---------- SUPPLIED DATA ----------

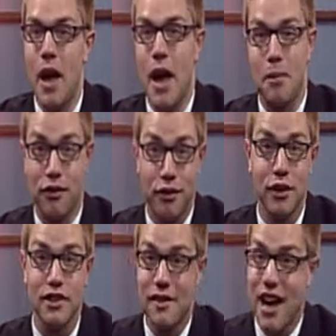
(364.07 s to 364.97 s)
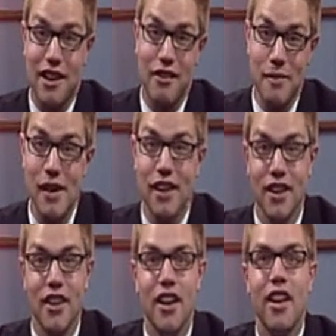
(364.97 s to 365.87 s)
April Fools, I'm not going to repeat
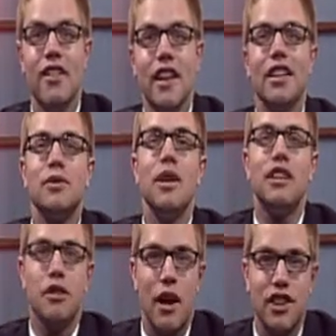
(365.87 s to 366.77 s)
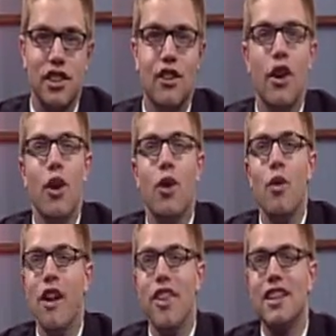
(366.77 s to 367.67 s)
it. This week's question, who
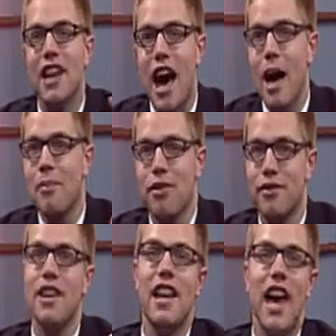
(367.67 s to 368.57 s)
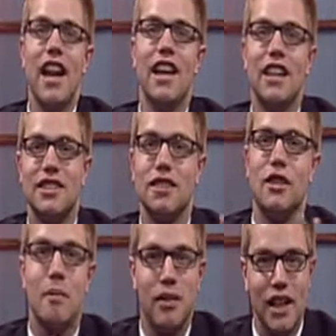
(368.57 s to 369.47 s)
are the top 3 candidates to
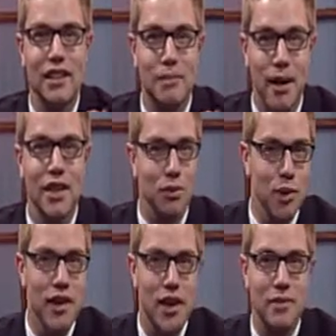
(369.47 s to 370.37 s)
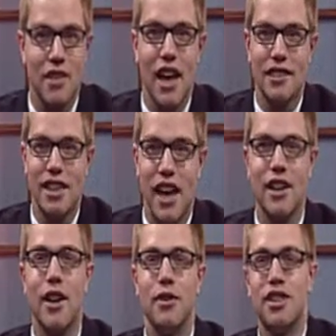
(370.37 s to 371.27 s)
replace Buzz Williams as head
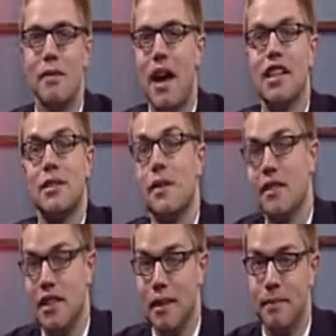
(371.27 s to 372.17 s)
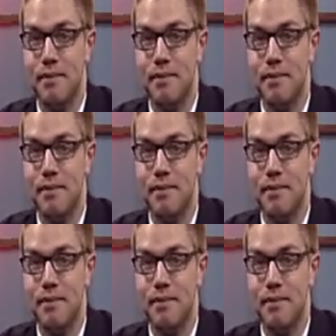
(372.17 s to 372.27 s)
coach of the basketball team?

----------

§ DIRECTIONS
Emit the lines of the data above from the one containing "(368.57 s to 369.47 s)" through its final line, both endpoints included. Pictures do not belong in the output.

§ EXERCISE SOLUTION
(368.57 s to 369.47 s)
are the top 3 candidates to
(369.47 s to 370.37 s)
(370.37 s to 371.27 s)
replace Buzz Williams as head
(371.27 s to 372.17 s)
(372.17 s to 372.27 s)
coach of the basketball team?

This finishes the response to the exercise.